Although the contours of that concept might start to feel familiar, the movie manages to find a specific and sensitive mood beyond the cliche. The screenplay by David Hemingson is deftly drawn to allow these two to simply exist as people we come to know, and to see them let down their guarded preconceptions to recognize the humanity in the other. It’s a good fit for Payne’s direction, which has always been put to use as a fine observer of indie human drama in broadly appealing packaging. His quotidian comedy-dramas like About Schmidt, Sideways, and Nebraska are gently comic, smartly written, and full of memorable characters who feel vivid and real in their strip malls, farmlands, and suburban despair. They’re films rooted in specific spaces, and finding rich emotional detail within them.

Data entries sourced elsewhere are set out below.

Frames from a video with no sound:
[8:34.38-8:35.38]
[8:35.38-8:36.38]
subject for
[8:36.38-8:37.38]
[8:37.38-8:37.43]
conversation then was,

In this new film, Payne settles into the place and time with a style to match—early 70s dissolves, long takes, film grain on the image and Cat Stevens on the soundtrack. The detailed filmmaking ensures this doesn’t become a simple sentimental uplift story where the Spirit of the Season awakens an intergenerational friendship that cures their lives’ problems. Instead, it sits in their respective disappointments and depressions and slowly awakens a mutual understanding. The world is a confusing place full of problems and pitfalls. But it helps, a little, when you understand your place in it.

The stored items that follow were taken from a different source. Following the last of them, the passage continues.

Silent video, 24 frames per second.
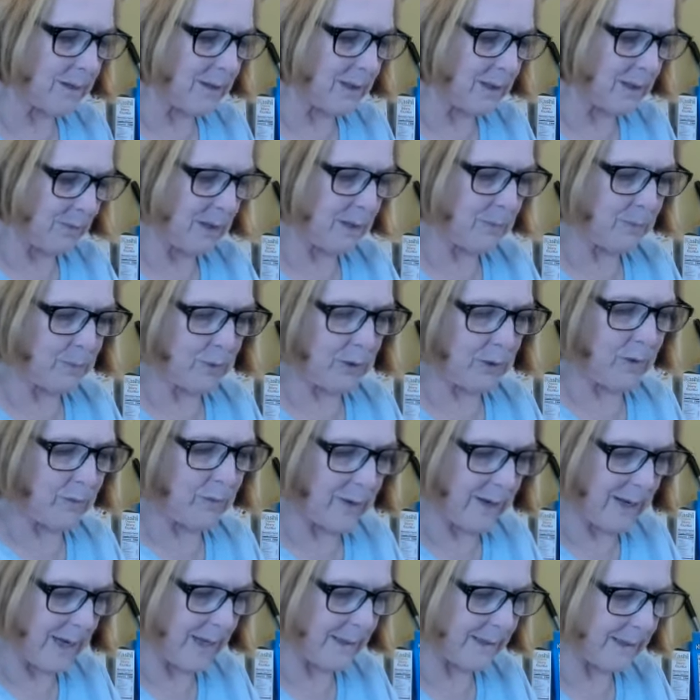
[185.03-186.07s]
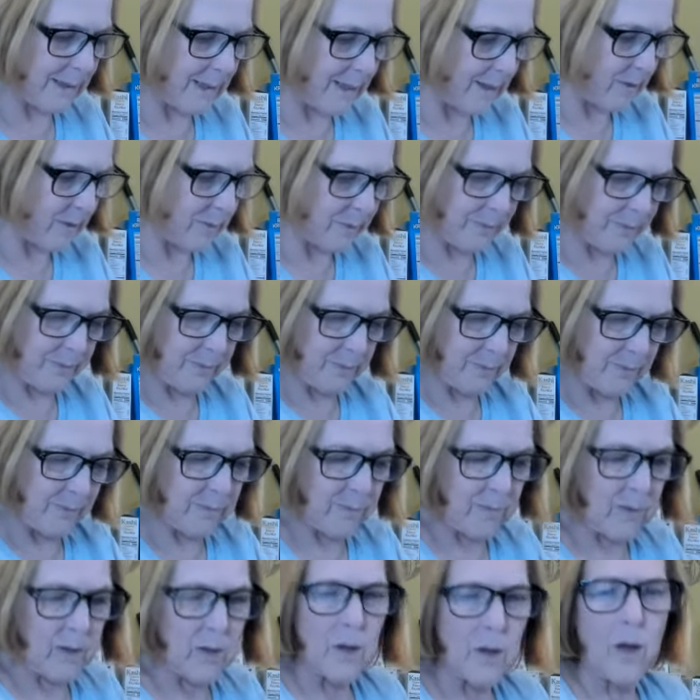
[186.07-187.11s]
This one's pretty ragged out.
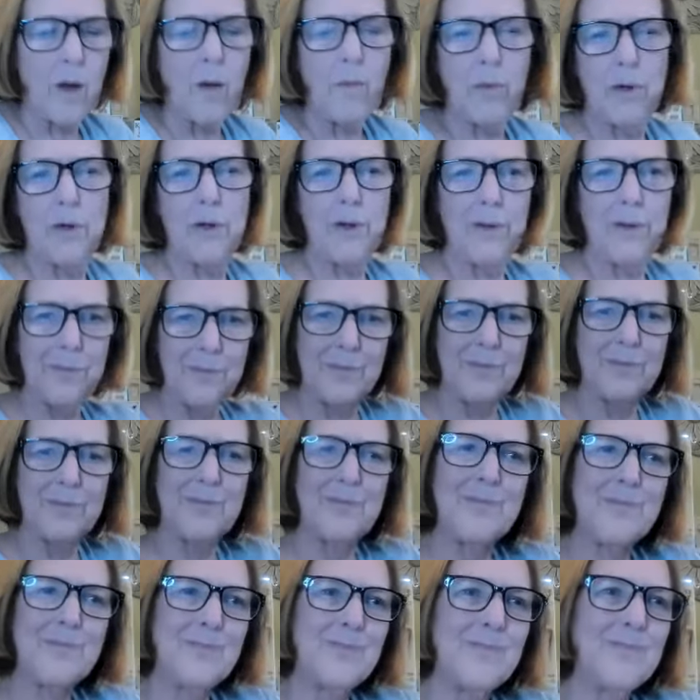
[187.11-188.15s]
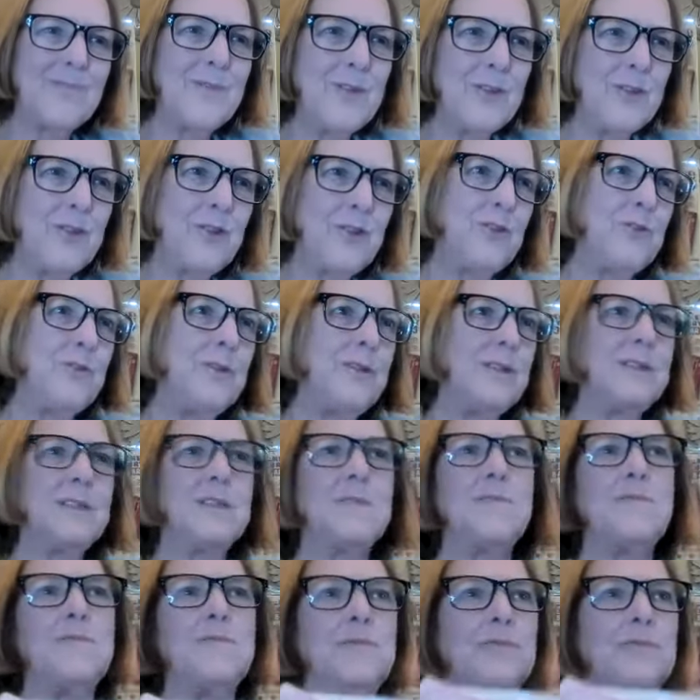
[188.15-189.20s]
But we'll do
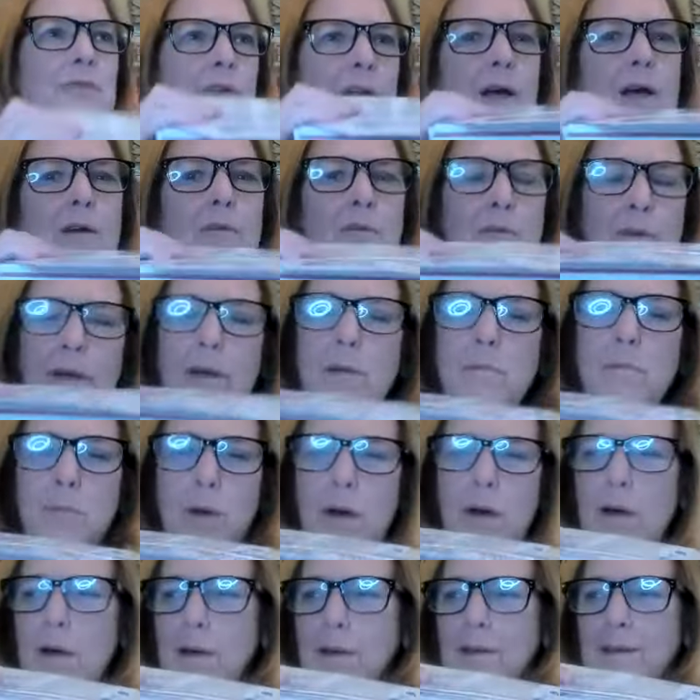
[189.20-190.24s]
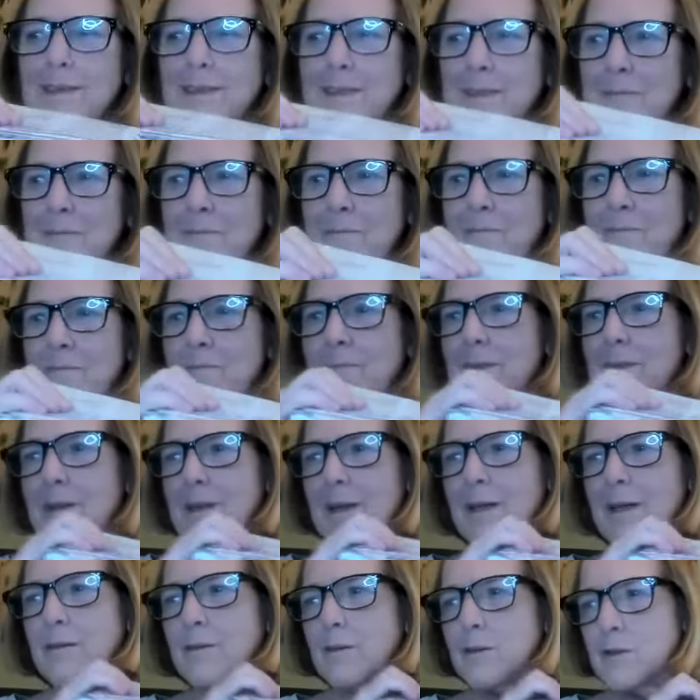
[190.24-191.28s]
this flat rate box.
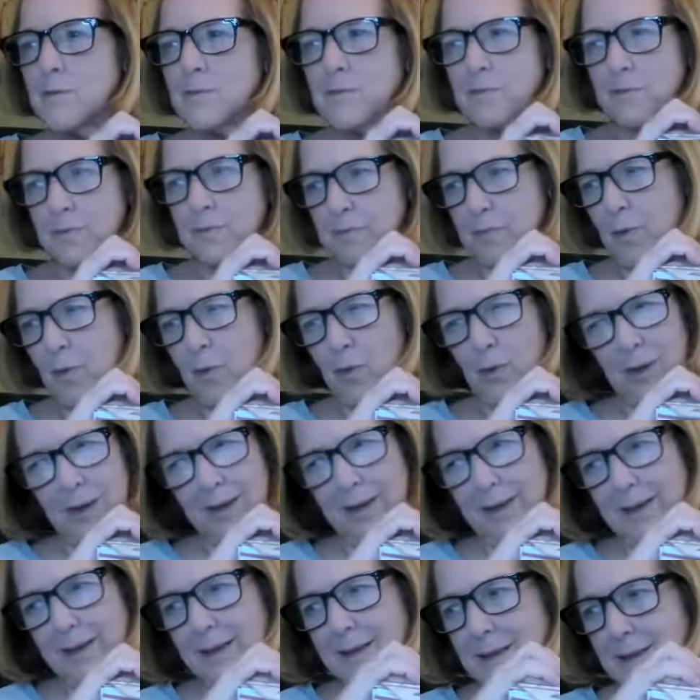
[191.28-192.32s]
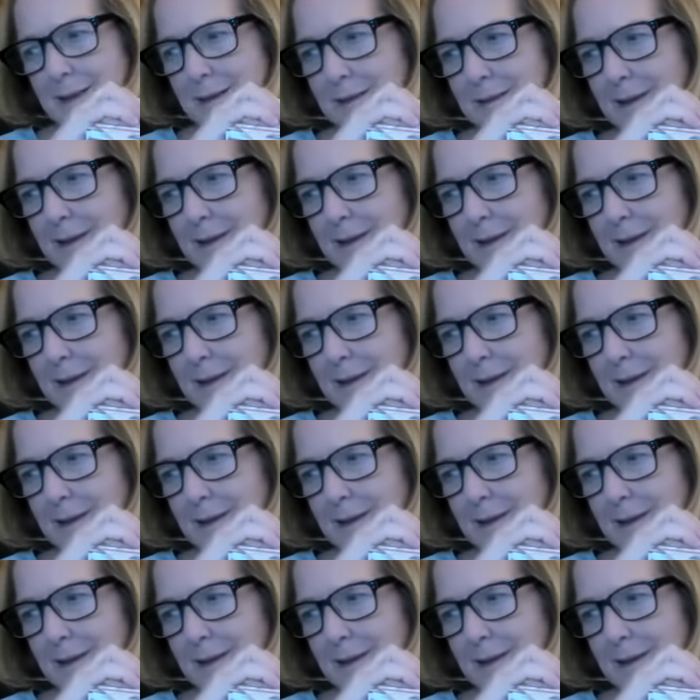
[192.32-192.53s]
I think there's 4 at least.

That’s where the third major character, a soft-spoken school cook (Da’Vine Joy Randolph), plays welcome counterpoint to the privilege lurking in the students and the setting. She put her son through school by working here, but couldn’t afford to send him to college. That’s how he ended up in Vietnam. There’s an early scene in the school chapel where the camera lingers on memorials for students killed in various wars. What’s the value of a quote-unquote good education if this fate is for what they’re being prepared? The movie is wise enough to match the warm melancholy of its mood, and generosity of spirit for these sad, lonely characters, to actually tackle that question. Here’s a rare movie set in a school that’s actually, in part, about education—not in the formal, curricular way, but actually to the heart of making a well-rounded liberal arts scholar in the classic sense. It’s about soul formation more than job training, about preparing students to see the world as it is, confront deep, lasting truths, and find a way to be content in that lifelong pursuit. And so it’s a movie that finds three characters in that pursuit, feeling the weight of a teacher’s words and of cultural inheritance, and the small joys and sadnesses of their holiday together. What they learn is a reason for the season—and the kind of fleeting realizations that make life worth living.